Sie waren im Frühjahr 2022 bei Protestakten der Demokratiebewegung festgenommen worden. Später wurden sie wegen Majestätsbeleidigung verurteilt, weil sie auf einem Plakat gefragt hatten, wer sich durch Straßensperren für die königliche Autokolonne belästigt fühle. Thailand hat das weltweit strengste Gesetz gegen Majestätsbeleidigung, mit dem wiederholt Kritiker der Regierung mundtot gemacht werden.

Die Frauen hatten zunächst Haftverschonung gegen Kaution erhalten. Doch aus Solidarität mit einem anderen wegen Majestätsbeleidigung Verurteilten namens Sitthichok Sethasavet, dem Haftverschonung verwehrt worden war, ließen sie sich wieder ins Gefängnis einweisen und begannen ihren Hungerstreik. Zu ihren Forderungen zählt auch eine Lockerung der Bedingungen für Haftverschonung, etwa die Abschaffung einer elektronischen Fußfessel. Auch Sitthichok hatte einen Hungerstreik begonnen.

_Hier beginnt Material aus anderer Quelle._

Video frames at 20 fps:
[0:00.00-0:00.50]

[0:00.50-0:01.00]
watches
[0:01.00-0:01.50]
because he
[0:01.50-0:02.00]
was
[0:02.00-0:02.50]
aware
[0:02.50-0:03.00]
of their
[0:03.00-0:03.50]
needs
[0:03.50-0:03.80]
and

Am letzten Freitag erkannte ein Gericht schließlich, dass in seinem Fall doch keine Fluchtgefahr bestehe, und ordnete seine Freilassung auf Kaution an. Auch fünf andere Personen, die wegen Majestätsbeleidigung einsitzen, bekamen laut dem Webportal Prachatai plötzlich Haftverschonung. Damit will das Gericht offenbar Druck rausnehmen. Doch sind Berichten zufolge inzwischen sechs weitere politische Gefangene im Hungerstreik. Darunter soll auch Mongkol Thirakote sein, der wegen 14 Kommentaren bei Facebook über König Maha Vajiralongkorn zu 28 Jahren Haft verurteilt wurde.

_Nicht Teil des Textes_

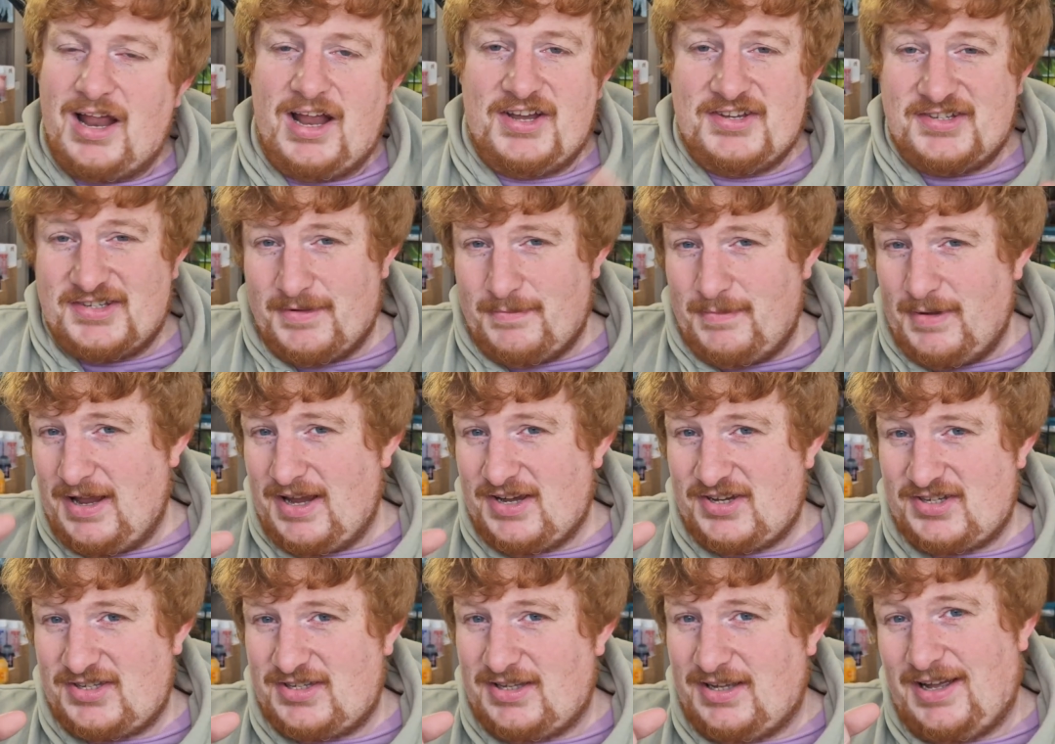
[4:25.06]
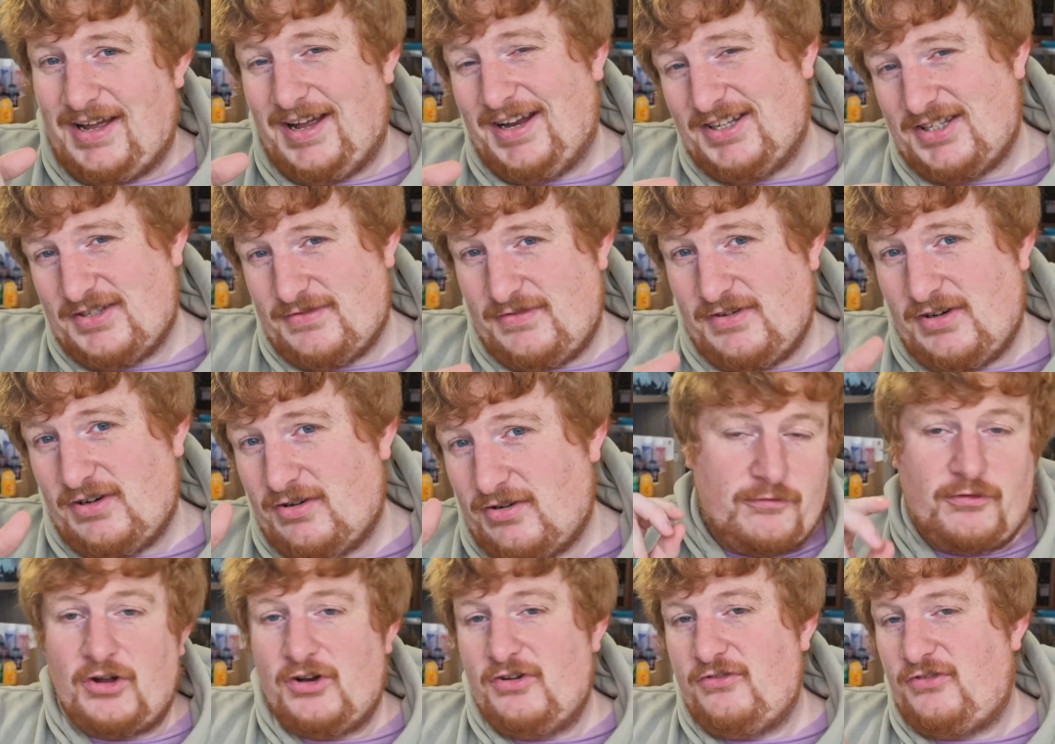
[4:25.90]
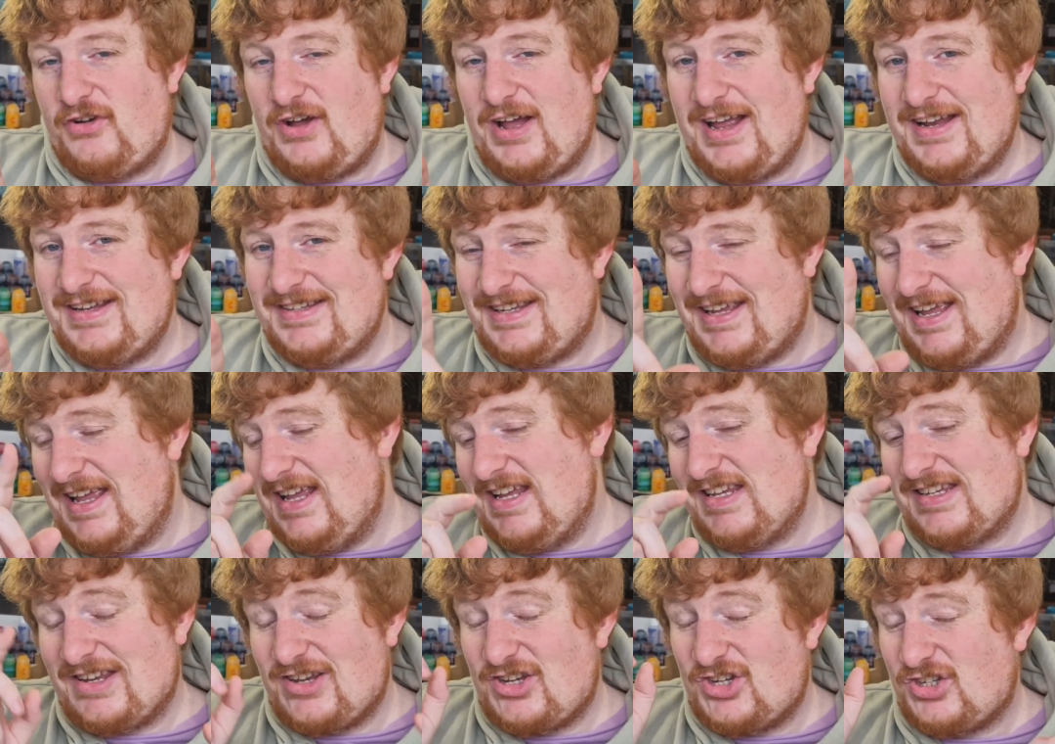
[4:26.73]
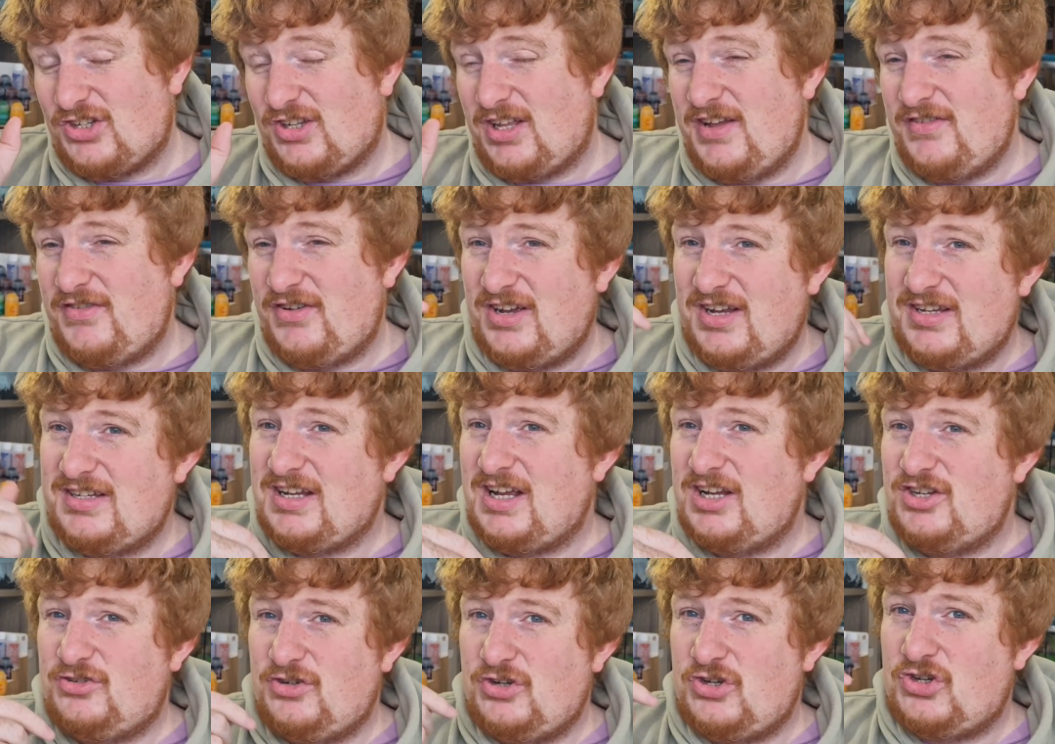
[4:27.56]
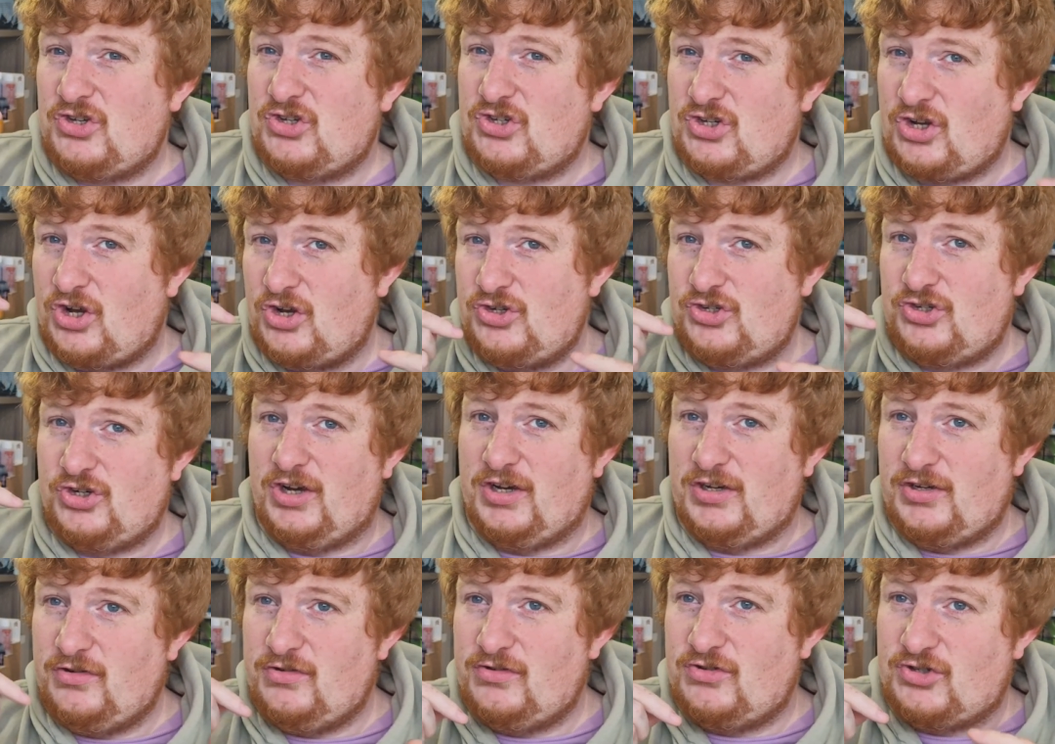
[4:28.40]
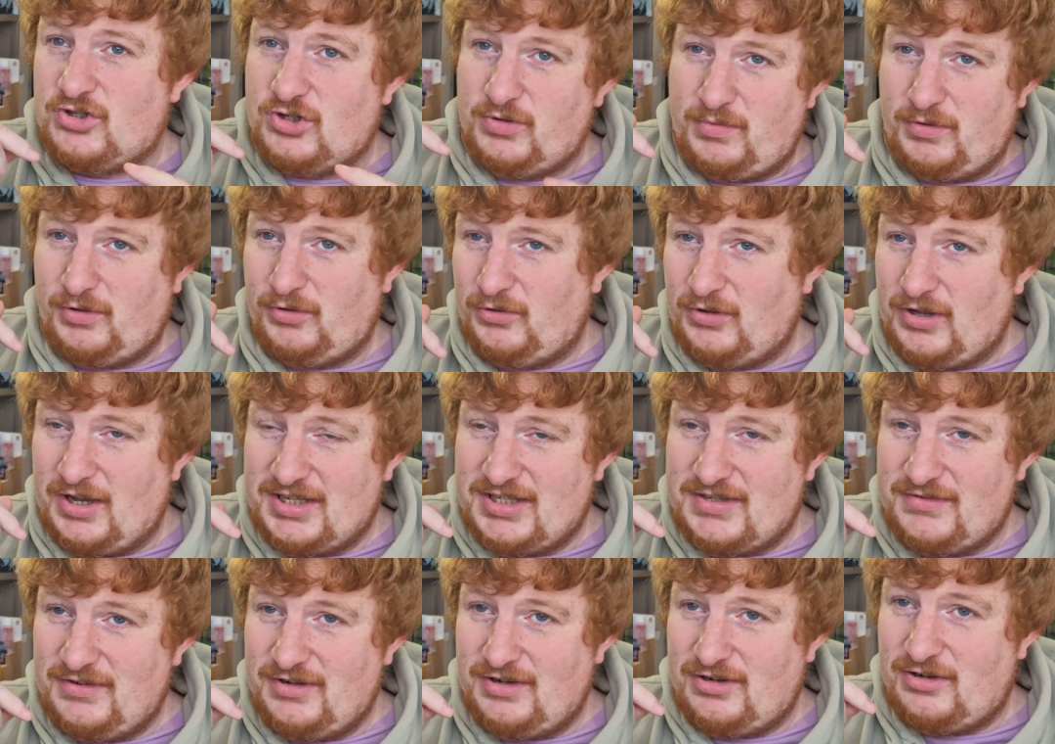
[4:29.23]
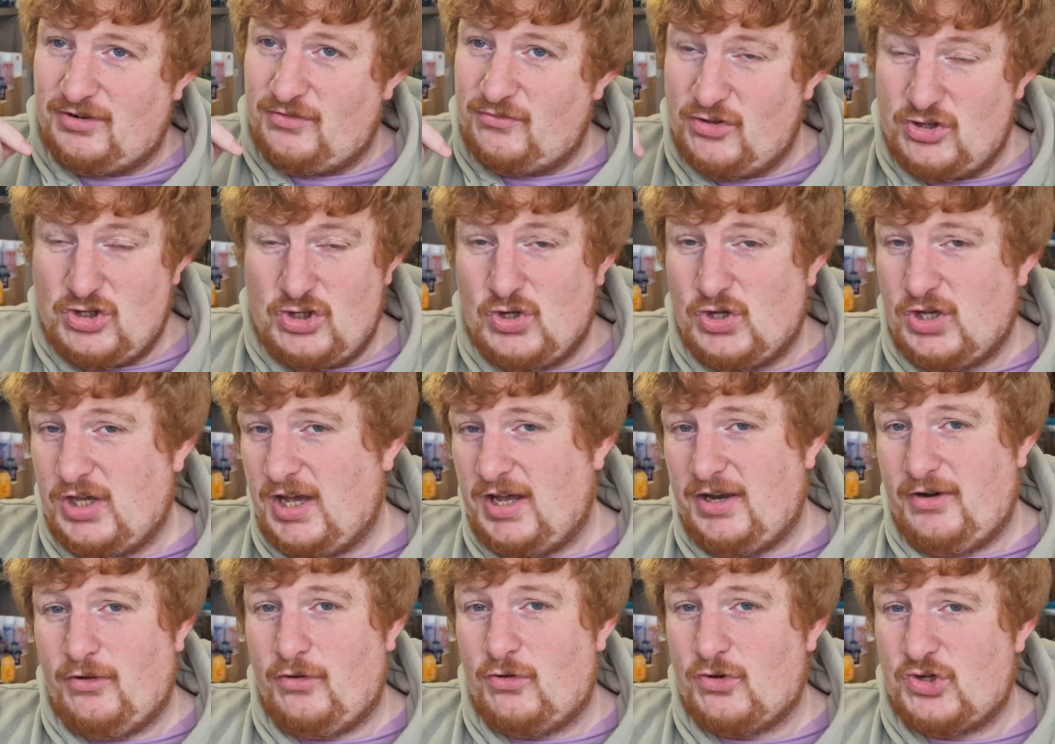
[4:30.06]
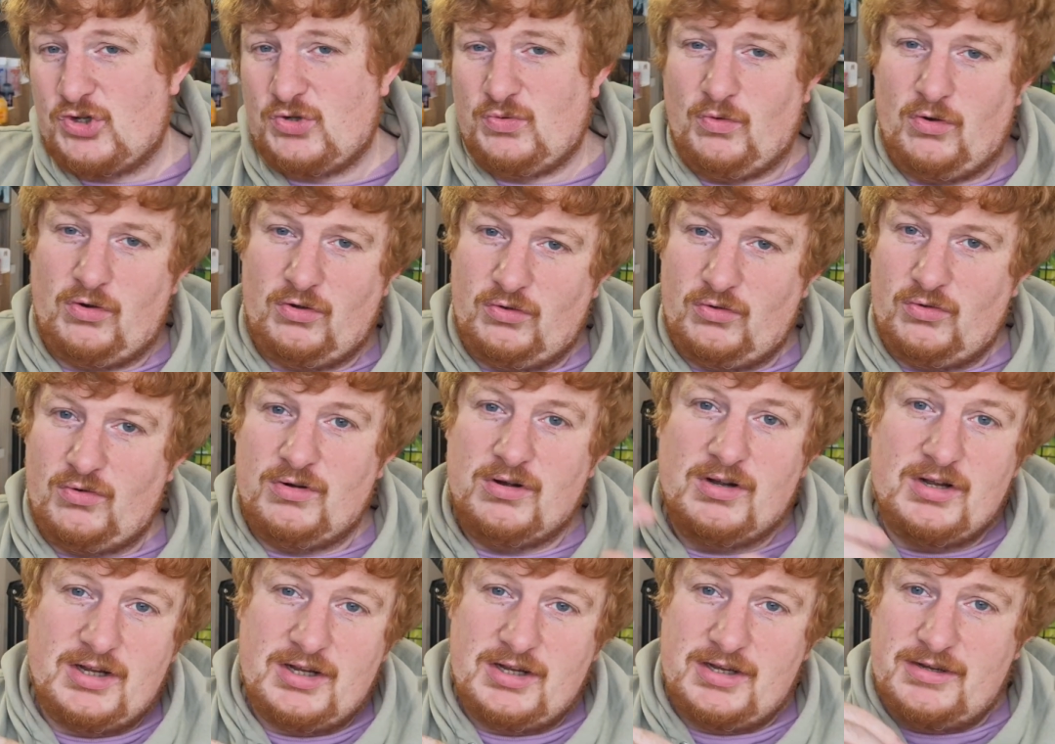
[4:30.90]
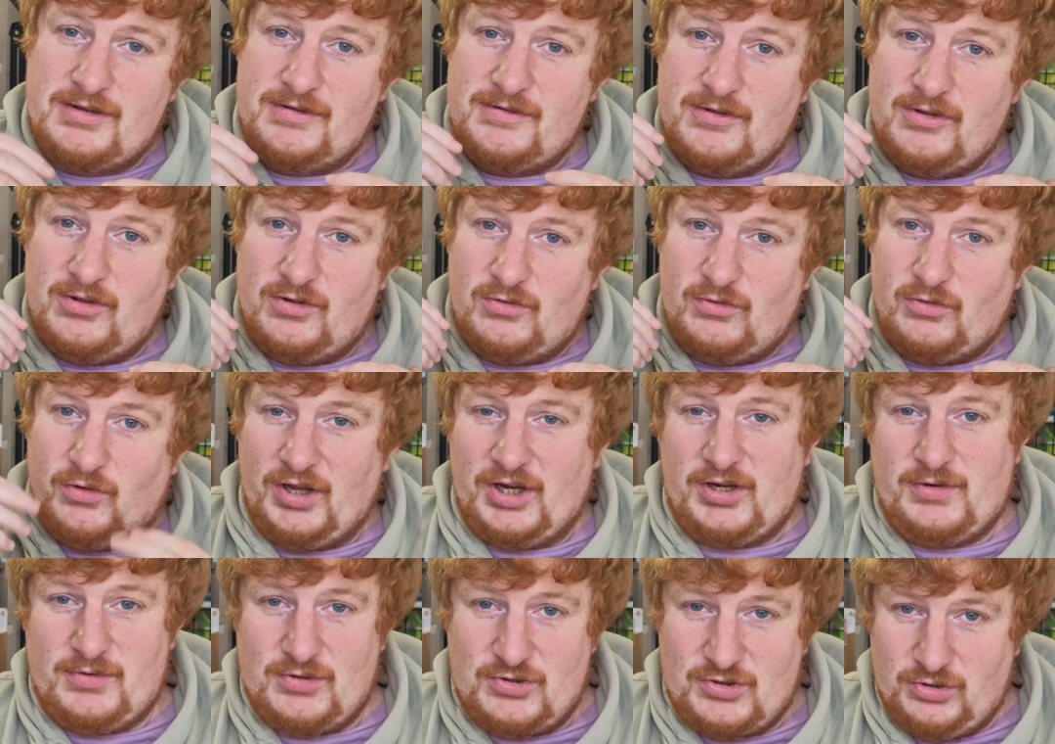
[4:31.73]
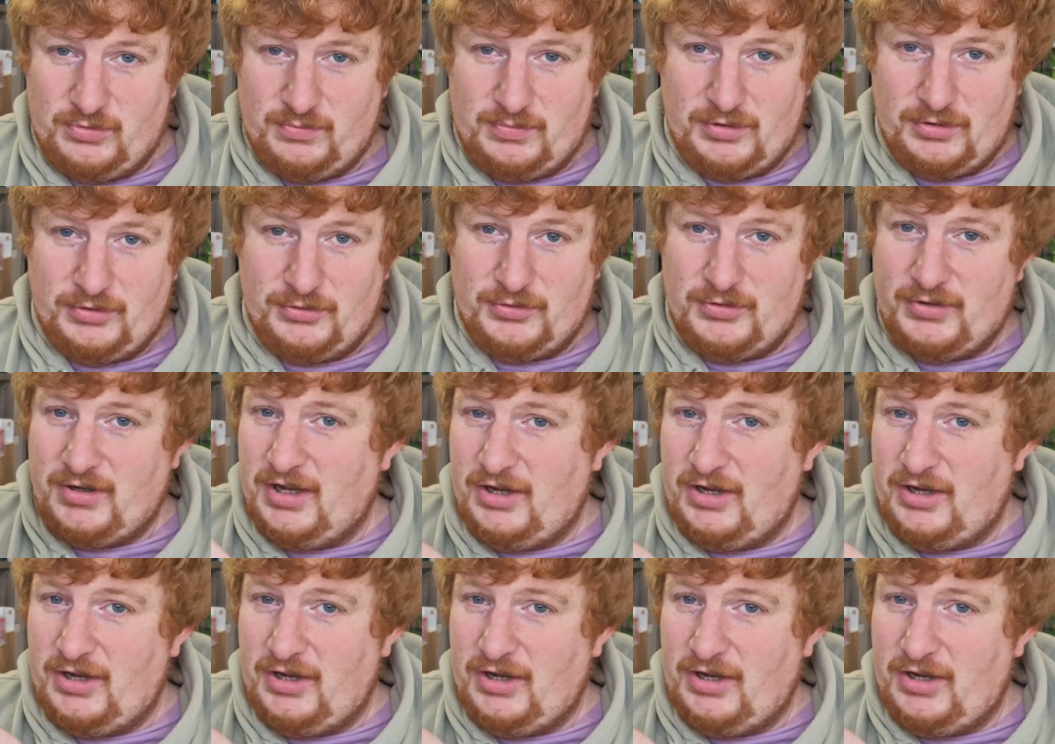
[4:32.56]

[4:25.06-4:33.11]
is the best activator. Fun fact is, saliva is actually such a good super glue activator that you cannot swallow liquid super glue.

Alarm geschlagen wegen des Gesundheitszustands

Das Universtitätshospital in Bangkok, in dem Tantawan und Orawan ihren Hungerstreik fortsetzen, schlug schon mehrfach Alarm wegen deren Gesundheitszustands. Offenbar um die beiden umzustimmen oder wenigstens loszuwerden, hatte das Krankenhaus vor einigen Tagen für beide Haftverschonung beantragt. Dem stimmte das Gericht sofort zu. Doch die beiden wollten ihre Haftverschonung nur akzeptieren, wenn auch andere sie bekämen, die im Zusammenhang mit Majestätsbeleidigung im Gefängnis sitzen.

Laut der Menschenrechtsorganisation Thai Lawyers for Human Rights wird seit November 2020 gegen 228 Personen wegen Majestätsbeleidigung ermittelt. Medienberichten zufolge sitzen noch acht Personen im Gefängnis, die bei Demokratieprotesten festgenommen wurden.

Vor den wohl im Mai stattfindenden Parlamentswahlen traut sich kaum ein Politiker eine Reform des Paragrafen über die Majestätsbeleidigung zu fordern. Der Oppositionspolitiker Thanathorn Juangroongruangkit, dem das Parlamentsmandat entzogen wurde, erklärte nur: Niemand solle sein Leben opfern, um grundsätzliche demokratische Rechte zu verlangen.

Mutiger ist Ex-Außenminister Kasit Priomya. Der 78-Jährige, der einst dem Regierungslager angehörte, erklärte: „Erste Priorität sollte sein, Menschenleben zu erhalten, aber es ist auch wichtig, eine offene Debatte über die Forderungen zu beginnen.“ Premierminister und Putschgeneral Prayuth Chan-ocha drückte laut Bangkok Post nur seine Sorgen um das Leben der Hungerstreikenden aus und forderte das Krankenhaus auf, ihren Zustand genau zu beobachten.